Mosquitos na savana até valem a pena; em casa na metrópole, não

Andei sonhando com a África.

Com as feras africanas, como os chamados “big five”, considerados os animais mais perigosos para uma caçada —seja no tempo em que eram os colonizadores europeus que iam caçá-los impunemente, seja quando são eles que caçam os humanos, para proteger-se ou para aplacar a fome com a proteína mais próxima.

Assustadores para enfrentar, eles são majestosos para ver e fotografar, quando passeiam livremente em seu habitat, que pode ser visitado. Esses “big five” africanos, cinco mamíferos selvagens de grande porte muito difíceis de caçar, são o búfalo, o rinoceronte, o elefante, o leopardo e o leão.

Os sonhos foram motivados, porém, por uma sexta fera —só que bem pequena. Não o vírus invisível que tem povoado os pesadelos de toda a humanidade, vicejando amparado por feras humanas como Trump e Bolsonaro, mas sim os minúsculos mosquitos que, nesta primavera com cara de verão, têm feito rasantes sobre São Paulo. Pernilongos.

Pernilongos, mutucas, insetos voadores e picadores de todo tipo costumam estar presentes em nossas viagens à praia ou ao campo. Mas já não pareciam parte do meu cotidiano na metrópole.

Na minha infância paulistana, eles estavam sempre à espreita, inspirando táticas diversas (e em geral de eficácia duvidosa): fechar portas e janelas ao entardecer, não deixar lâmpadas ligadas especialmente nestes momentos de lusco-fusco, impregnar os ares domésticos de venenos aspergidos por bombas manuais ou por aerossóis movidos a gases que, mal sabíamos então, estavam violentando nossa camada de ozônio. (Hoje usam gases menos deletérios que o CFC.)

Na época, eu vivia numa São Paulo diferente. Não estava propriamente longe do centro, morando no Brooklin Novo. Minha rua era asfaltada e tinha todos os confortos da modernidade —luz elétrica, água encanada, rede de esgotos.

Ainda assim, havia um quê de vida rural dobrando a esquina: poucos metros atrás corria, a céu aberto e em seu curso natural, o córrego das Águas Espraiadas (hoje encerrado na avenida Roberto Marinho) e, ao seu redor, as ruas eram de terra. Nelas moravam os membros do temido “time da rua de baixo”, com o qual nós do asfalto tínhamos confrontos futebolísticos épicos em campos improvisados nos muitos terrenos baldios que nos cercavam.

Com a vizinhança do córrego e a profusão de terrenos baldios (alguns tomados de mato, onde nos abastecíamos de mamonas para guerras de estilingue), era natural haver uma profusão de pernilongos —quem não era natural éramos nós.

Também nas reservas africanas, nada me surpreendeu encontrar todo tipo de animal, inclusive os minúsculos, mas impertinentes, mosquitos. O que parece inesperado são estes ataques destes dias em plena metrópole. Afinal, não tenho mais um córrego na esquina: estou a bons três quilômetros do rio Pinheiros. E nem estou na borda da selva.

Mas foi um aprendizado da selva que tem me socorrido no momento. Tenho procurado me safar dos ataques usando o recurso que aprendi num hotel da reserva de safáris fotográficos MalaMala —que fica vizinha ao parque nacional Kruger, na África do Sul.
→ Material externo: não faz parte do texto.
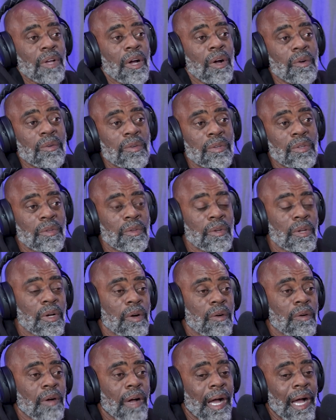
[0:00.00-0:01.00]
know.
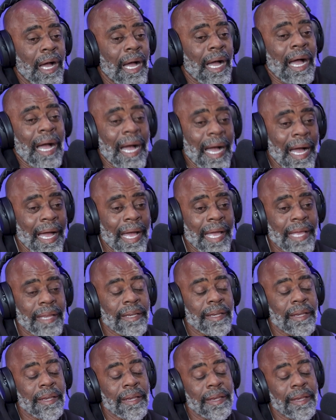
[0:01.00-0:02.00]
I
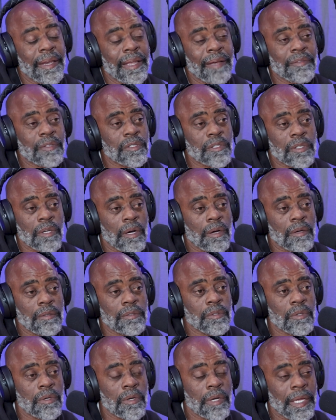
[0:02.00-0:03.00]
never thought,
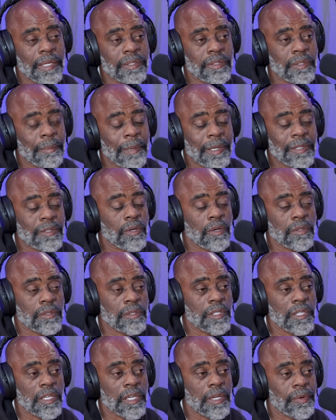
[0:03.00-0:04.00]
last time I talked
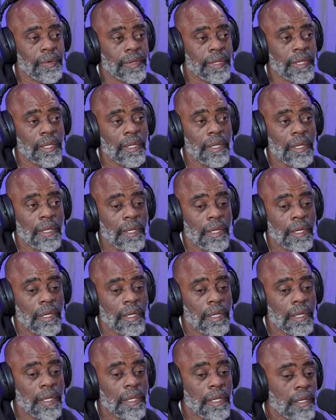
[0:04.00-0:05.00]
to Gary,
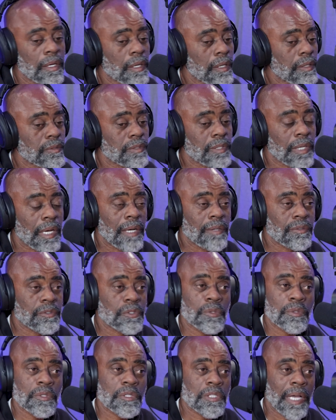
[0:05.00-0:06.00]
he didn't sound
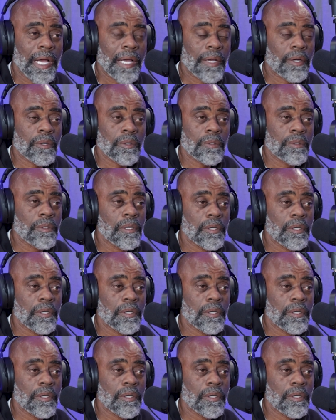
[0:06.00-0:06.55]
suicidal.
O chalé era grande e até arejado, não chegava a ser um suplício mesmo no calor. Ao chegar, já na primeira noite recebi duas instruções precisas. Primeira: não saia do quarto à noite sozinho nem morto (a menos que não se importe em eventualmente ser morto). Segunda: não desligue o ventilador de teto instalado sobre a sua cama, pois o ar em movimento espanta os mosquitos cujas picadas podem também transmitir doenças.

É o que tenho feito agora, seguindo a segunda instrução. Não tenho ar condicionado em casa, recurso que evito sempre que possível —e, por isso mesmo (além de motivos econômicos), tenho ventiladores de teto em vários cômodos. E são eles que, girando noite adentro, têm me salvado dos pernilongos deste verão precoce.

E pela noite, entre as imagens oníricas de elefantes barrindo e mutucas zunindo, enrosca-se um pensamento. Quando os mosquitos são o preço a pagar pela proximidade com a natureza —os vales do interior brasileiro, as praias dos litorais pelo mundo, a savana africana—, aí até vale a pena. Quando são apenas sintoma do desequilíbrio da ocupação urbana desordenada dos nossos grandes centros, aí passam a ser uma merecida punição.